### WORK TASK:
Starting at the top line, print the entries below exactly as they are and skip every picture.

EXCERPTED RECORDS below:

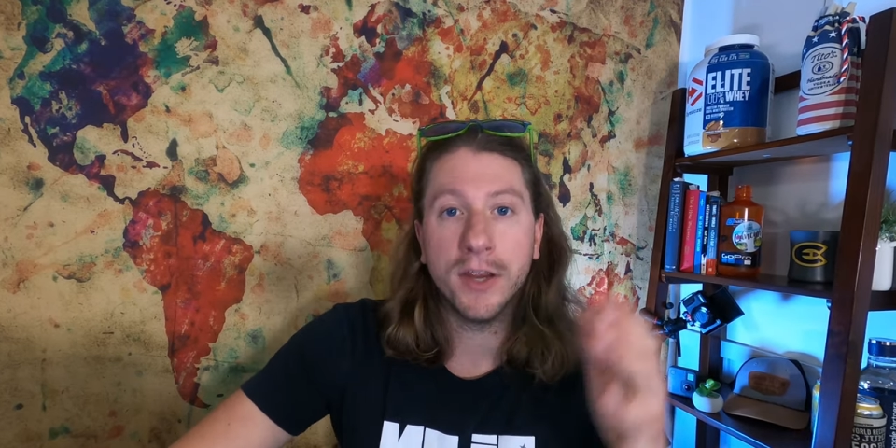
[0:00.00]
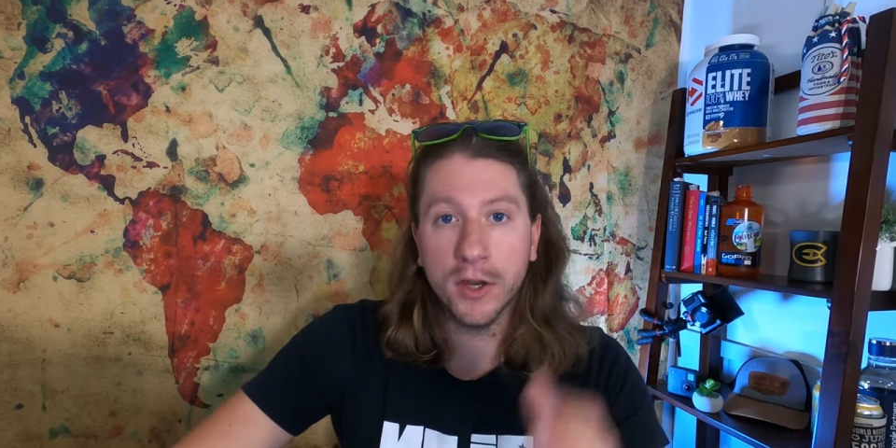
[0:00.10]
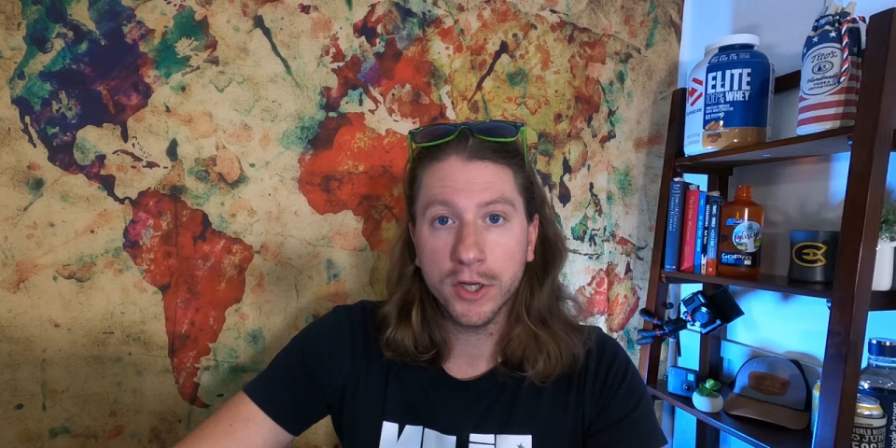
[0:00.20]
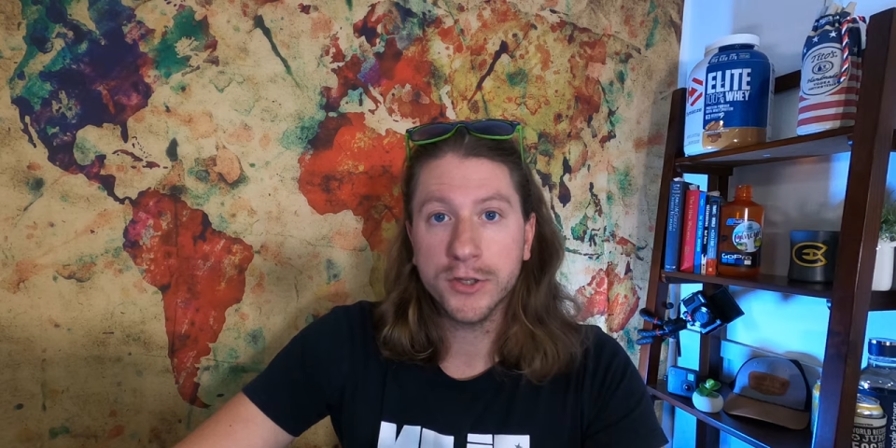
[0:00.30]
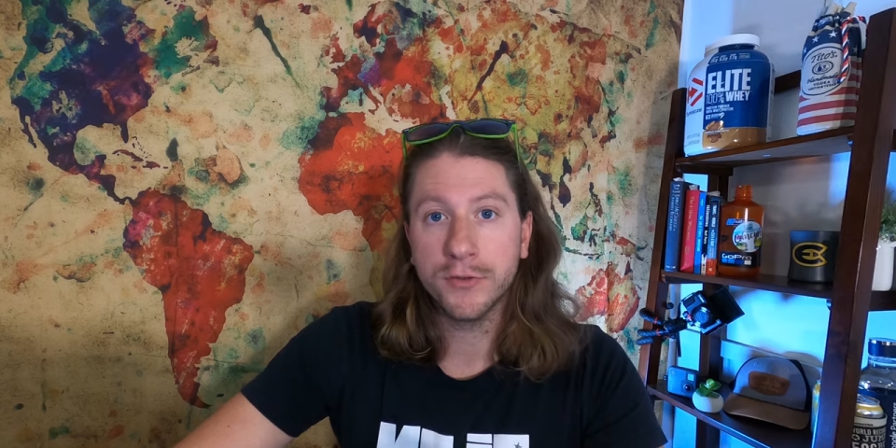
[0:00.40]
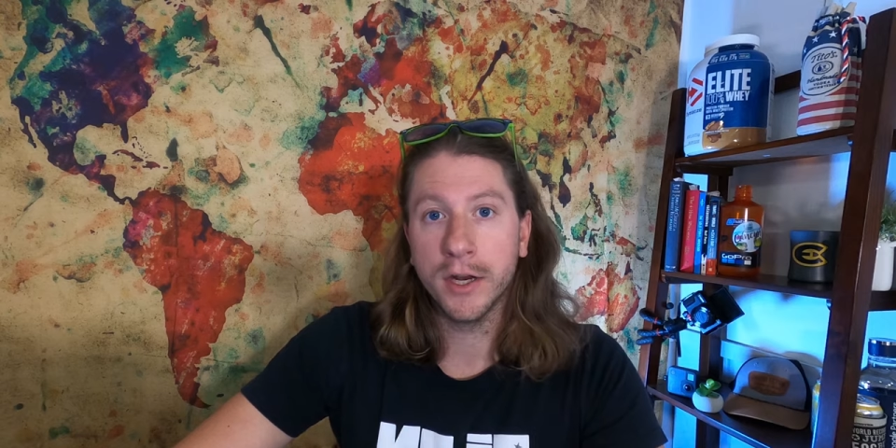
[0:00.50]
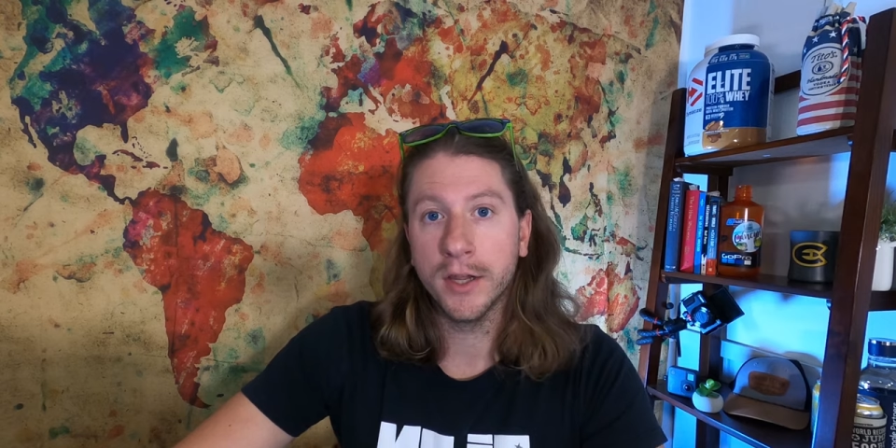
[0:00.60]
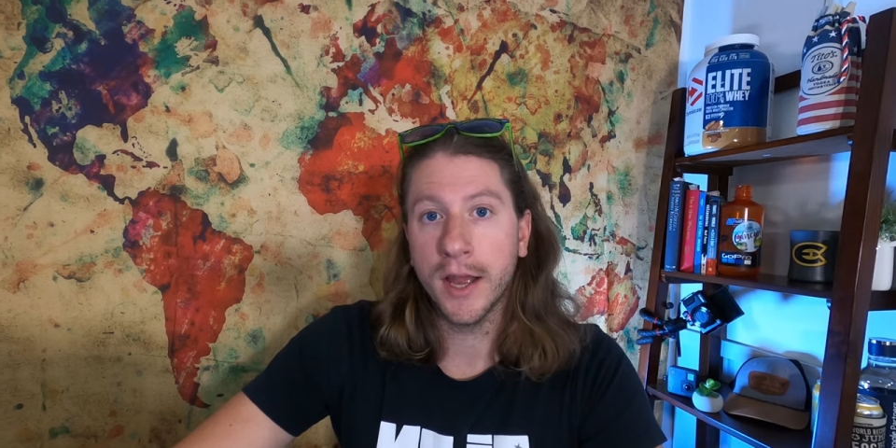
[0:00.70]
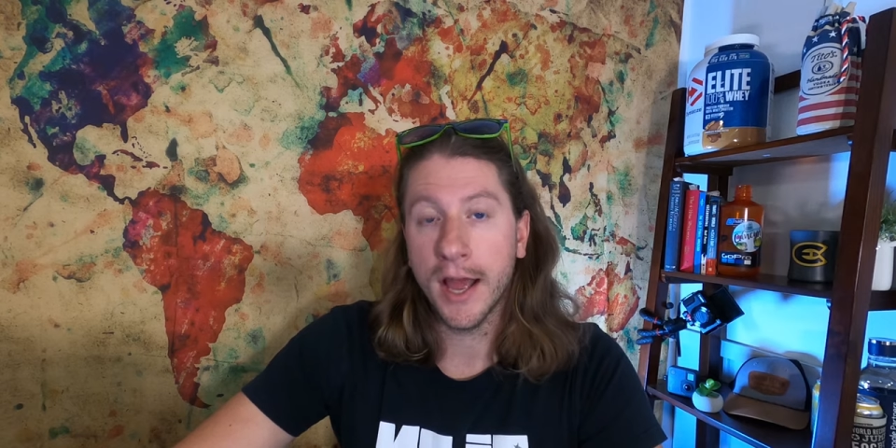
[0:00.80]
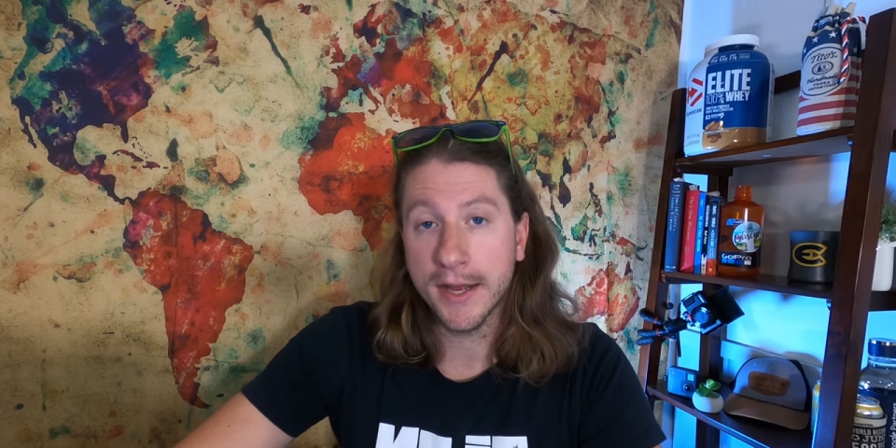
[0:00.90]
in
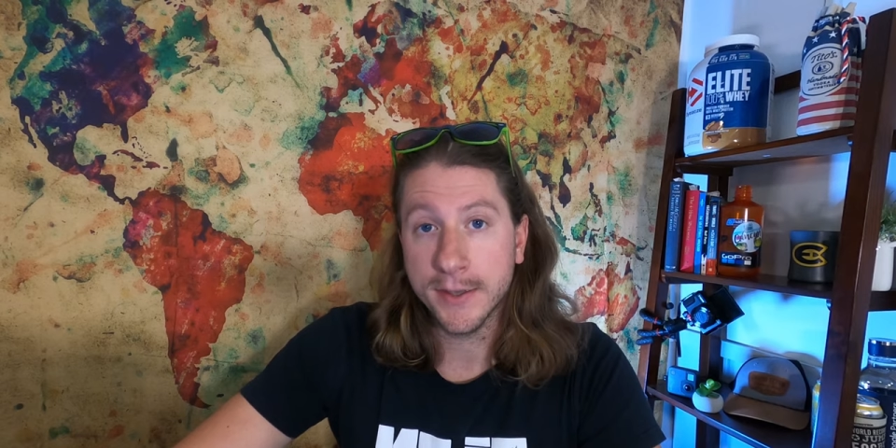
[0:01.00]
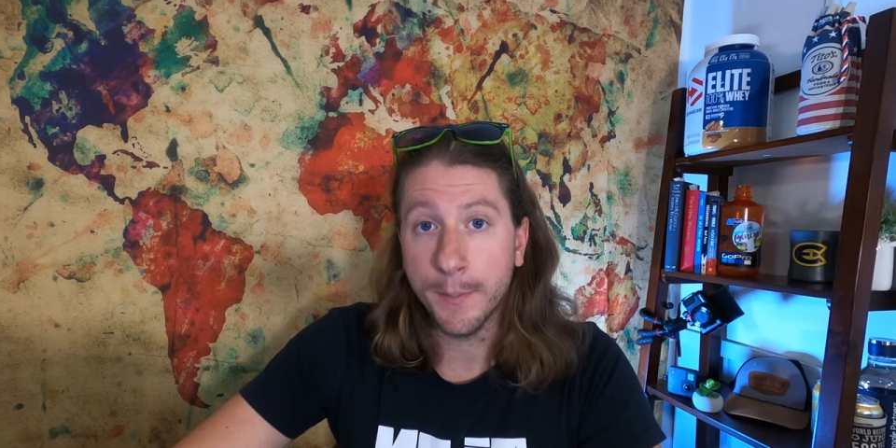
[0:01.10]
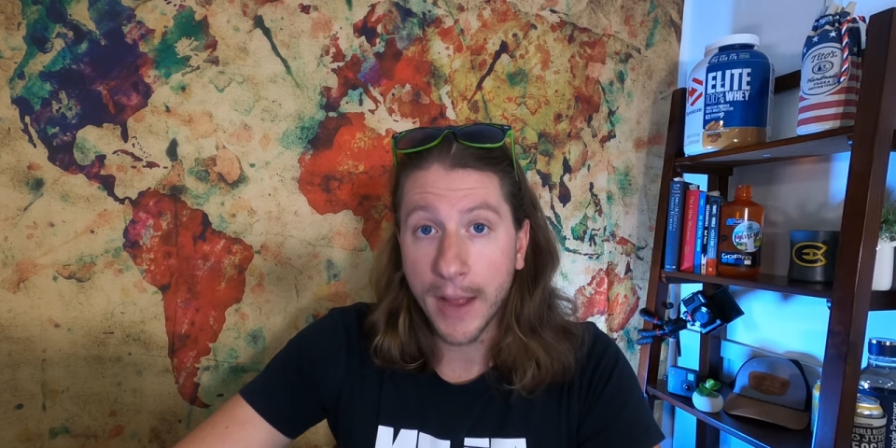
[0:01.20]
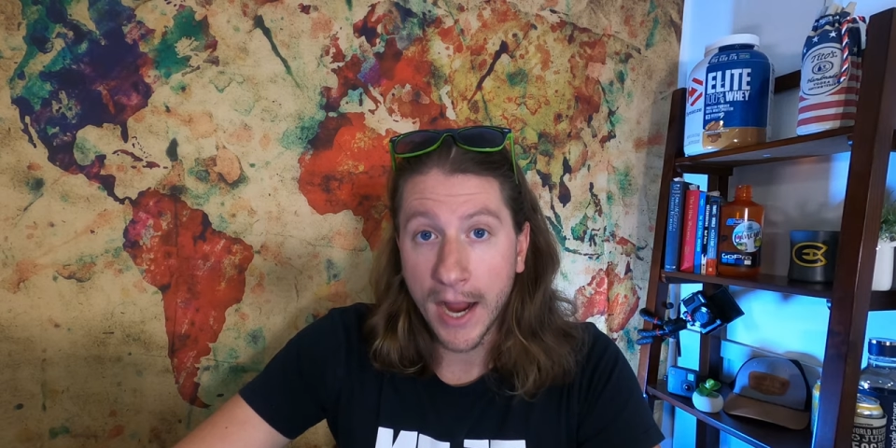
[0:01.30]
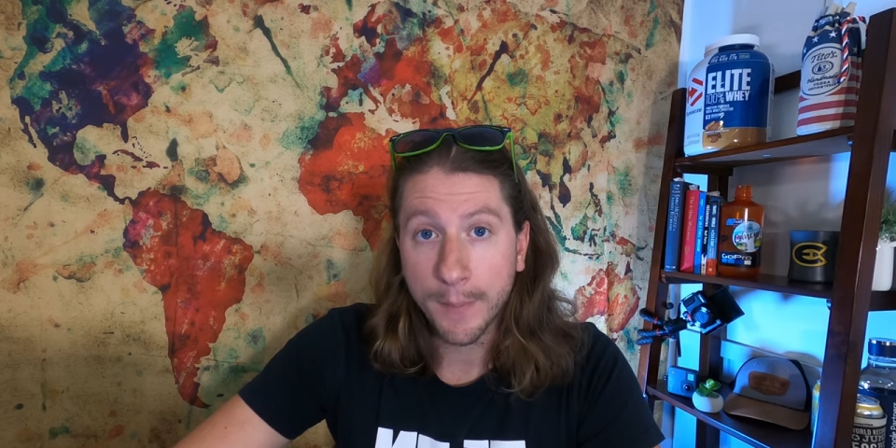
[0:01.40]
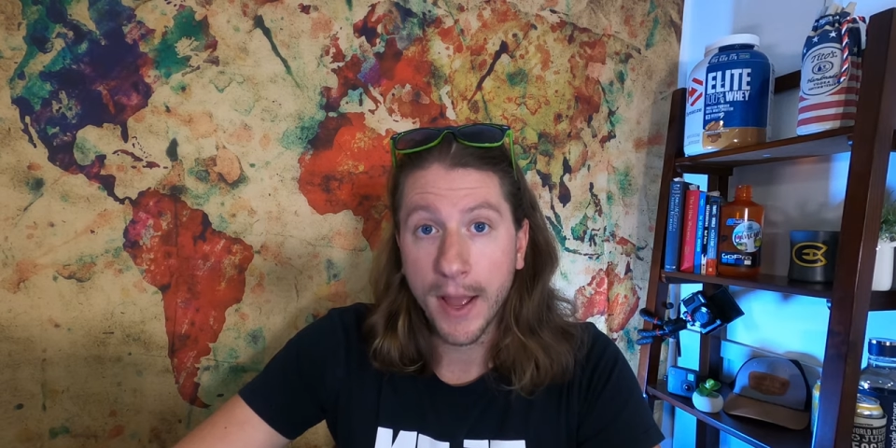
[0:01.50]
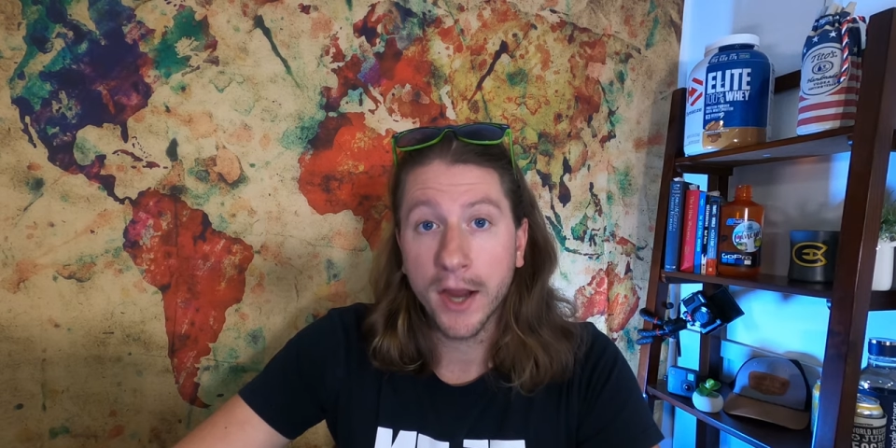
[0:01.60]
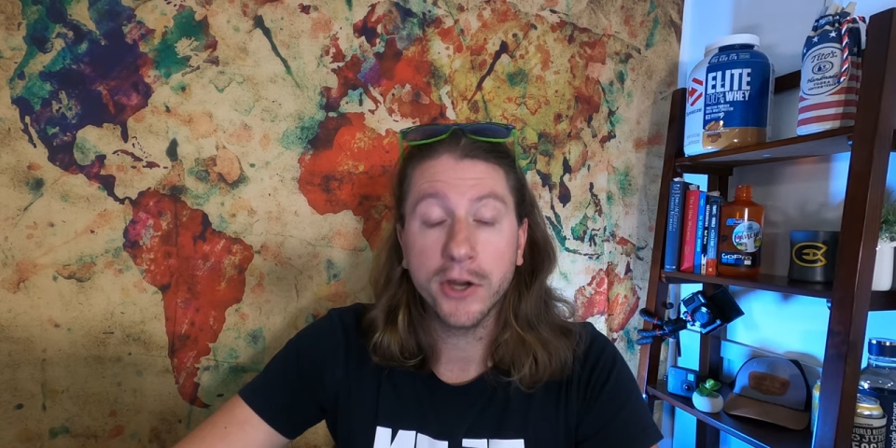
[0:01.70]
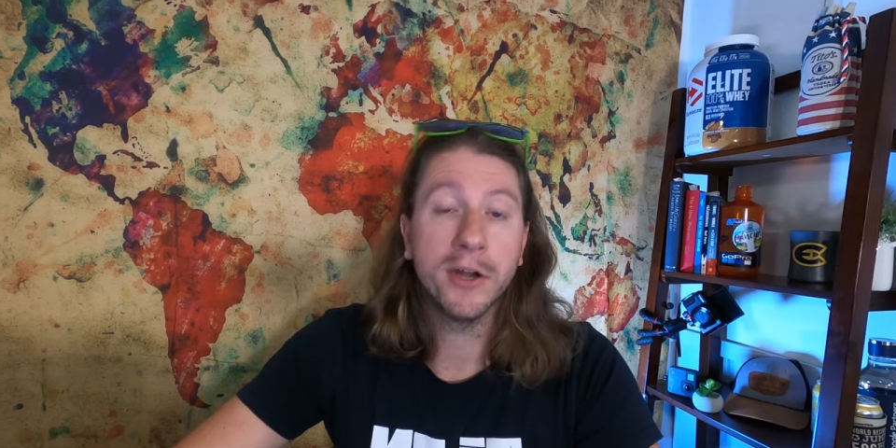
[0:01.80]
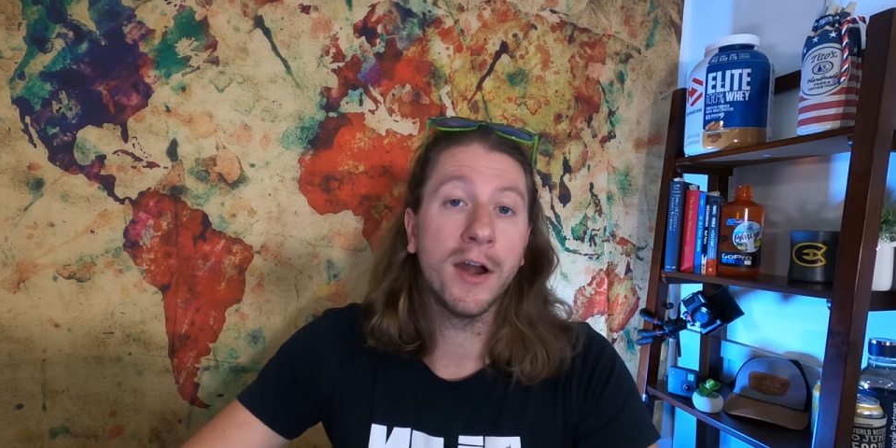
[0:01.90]
Australia as a
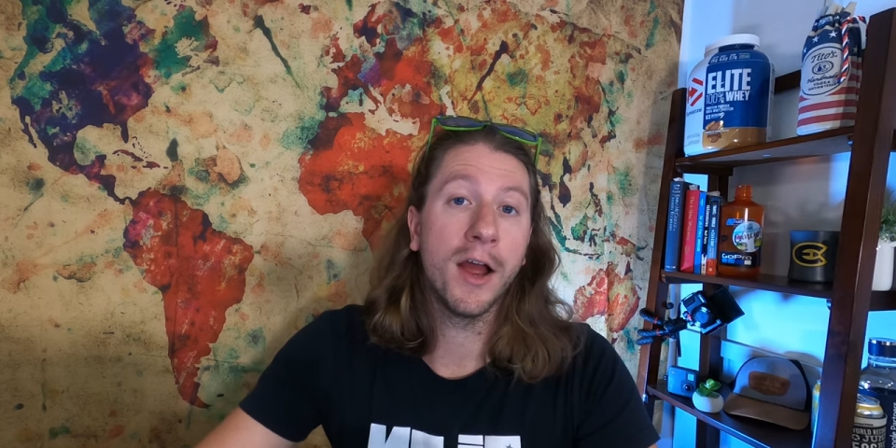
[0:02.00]
backpacker.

End of EXCERPTED RECORDS.

### WRITTEN RESPONSE:
[0:00.00]
[0:00.10]
[0:00.20]
[0:00.30]
[0:00.40]
[0:00.50]
[0:00.60]
[0:00.70]
[0:00.80]
[0:00.90]
in
[0:01.00]
[0:01.10]
[0:01.20]
[0:01.30]
[0:01.40]
[0:01.50]
[0:01.60]
[0:01.70]
[0:01.80]
[0:01.90]
Australia as a
[0:02.00]
backpacker.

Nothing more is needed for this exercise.